Statistical analysis
To determine a correlation between CSs% on a B-mode US and angiogram, Pearson's correlation analysis and linear regression analysis was conducted. The correlation analysis was performed using CS% on an angiogram measured by NASCET and ECST methods. Receiver operator characteristic curves were generated for sensitivity, specificity, positive predictive value, negative predictive value, and correlation coefficients of CS% on a B-mode US was estimated in subclass of CS% of 50 to 99%, 60 to 99%, and 70 to 99% on arteriogram. The PASW ver. 17.0 (SPSS Inc., Chicago, IL, USA) was used for all statistical calculations.
RESULTS
Table 2 demonstrates the distribution of carotid artery stenosis according to the CS% on B-mode US and arteriogram. The distribution of CS% on B-mode US was more similar to that of ECST method than that of NASCET method.
Table 2
Severity of carotid artery stenosis
Correlation between CS% on B-mode US and arteriogram by ECST method
Correlation between CS% on B-mode US and CA (by ECST method) is shown in the scatter plot diagram (Fig. 2A). The Pearson's correlation coefficient (R) between them was 0.853 (P < 0.001). The following equations were derived by the linear regression analysis:
Fig. 2
Scatter diagrams of the carotid stenosis% (CS%) measured ultrasonography (US) in reference to CS% measured on carotid angiogram. (A) Angiographic CS% measured by European Carotid Surgery Trial method. (B) Angiographic CS% measured by North American Symptomatic Carotid Endarterectomy Trial method.
CS% on CA (by the ECST method) = 0.974 × CS% on B-mode US + 4.075
On a subgroup analysis according to CS%, accuracies of B-mode US were 93.2%, 88.0%, and 81.2% in a subgroup with CS% on B-mode >50%, >60%, and >65%, respectively. The sensitivity, specificity, positive and negative predictive values are listed in Table 3.
Table 3
Accuracy of B-mode ultrasonography in measurement of CS% according to the angiographic CS% calculated by the ECST method
Correlation between CS% on B-mode US and arteriogram by NASCET method
The correlation between CS% on B-mode US and CA (by NASCET method) is shown in the scatter plot diagram (Fig. 2B). The Pearson's correlation coefficient (R) between them was 0.828 (P < 0.001). The following equations were derived by the linear regression analysis:
CS% on CA (by the NASCET method) = 1.304 × CS% on B-mode US - 30.711
On a subgroup analysis according to CS%, accuracies of B-mode US were 86.5%, 82.7%, and 82.0% in a subgroup with CS% on B-mode >60%, >70%, and >75%, respectively.
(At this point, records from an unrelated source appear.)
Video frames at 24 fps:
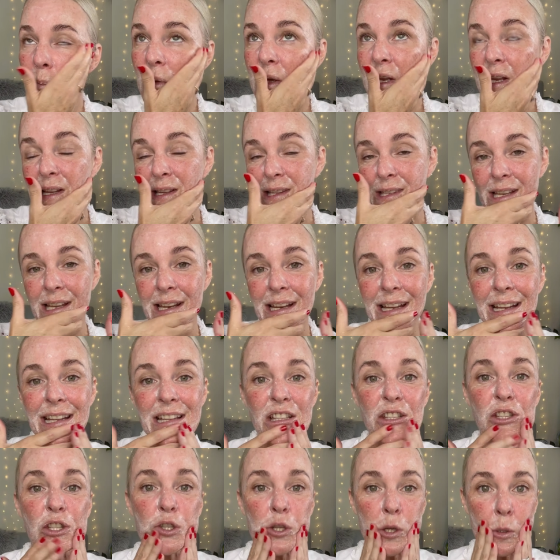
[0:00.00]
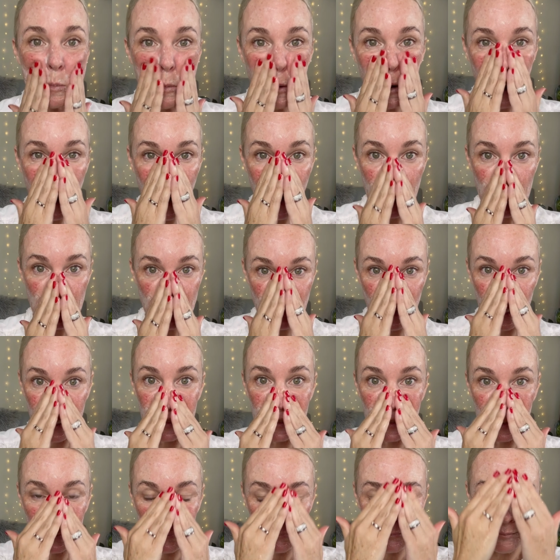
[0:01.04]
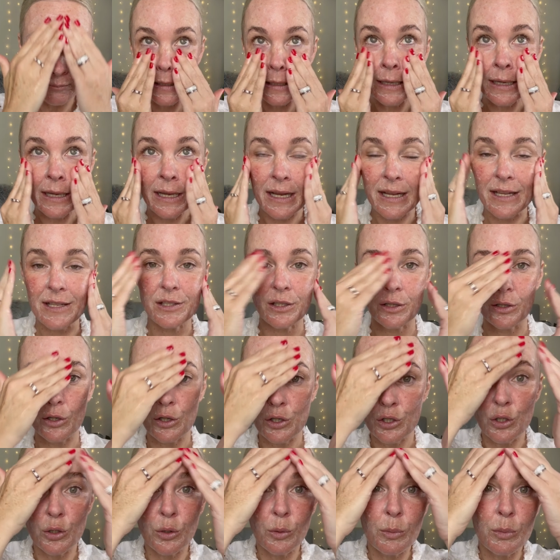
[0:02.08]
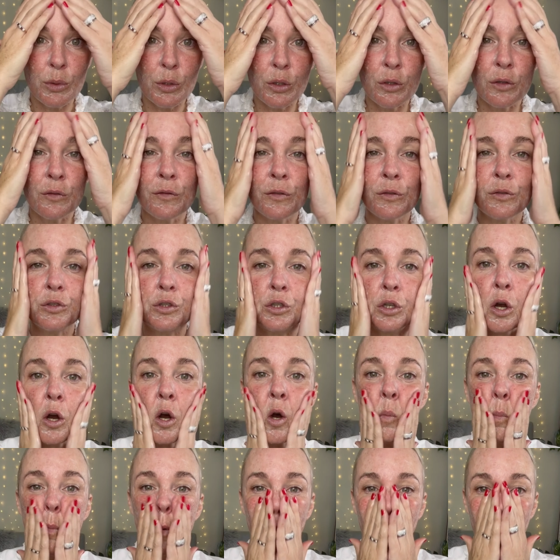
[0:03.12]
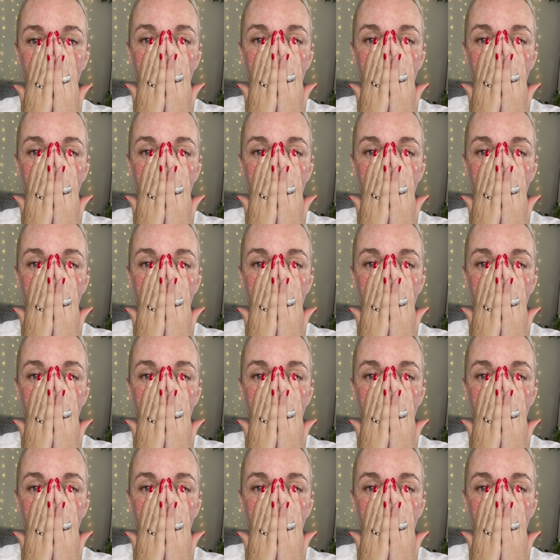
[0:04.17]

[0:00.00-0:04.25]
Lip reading: is that it's super hydrating. It's going to do a beautiful job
The sensitivity, specificity, positive and negative predictive values are shown in Table 4.
Table 4
Accuracy of B-mode ultrasonography inmeasurement of CS% according to the angiographic CS% calculated by the NASCET
method
DISCUSSION
In this study, we found a strong positive correlation between CS% measured on B-mode US and an arteriogram which was calculated by either ECST or NASCET method.
The efficacy of carotid endarterectomy for symptomatic and asymptomatic patients with critical stenosis of carotid artery (>50% by NASCET method; >70% by ECST method; >60% by Asymptomatic Carotid Artherosclerosis Study [ACAS] criteria) has already been proven by many prospective randomized trials including NASCET, ECST, and the ACAS [5, 6]. In ACAS trial and NASCET, arteriographic measurements were used to determine the degree of carotid stenosis, which was calculated by comparing the residual lumen at the site of maximal stenosis to the lumen of the nondiseased distal ICA.
Although angiographic stenosis of carotid artery was used as a gold standard to give the degree of carotid stenosis in prior trials, each method of calculation is different and has its own drawbacks. In ECST, they used an anticipated outer wall of the carotid bulb as a denominator in calculation of CS% while distal normal ICA was used as a denominator in NASCET and ACAS.
The ECST Method can give the best estimate of plaque thickness which is relevant for the ensuing risk of embolism and the true extent of stenosis. However, angiography enables only a rough and indirect estimate of the local degree of a stenosis because, unlike B-mode US, it does not depict the original vessel diameter. The NASCET method is frequently used in the United States and is reliable but tends to underestimate the degree of stenosis. Some practice guideline recommended not to use NASCET method in patients with a near-occlusive stenotic lesion or with a reduced diameter at the distal internal carotid artery beyond the stenotic lesion [2, 7].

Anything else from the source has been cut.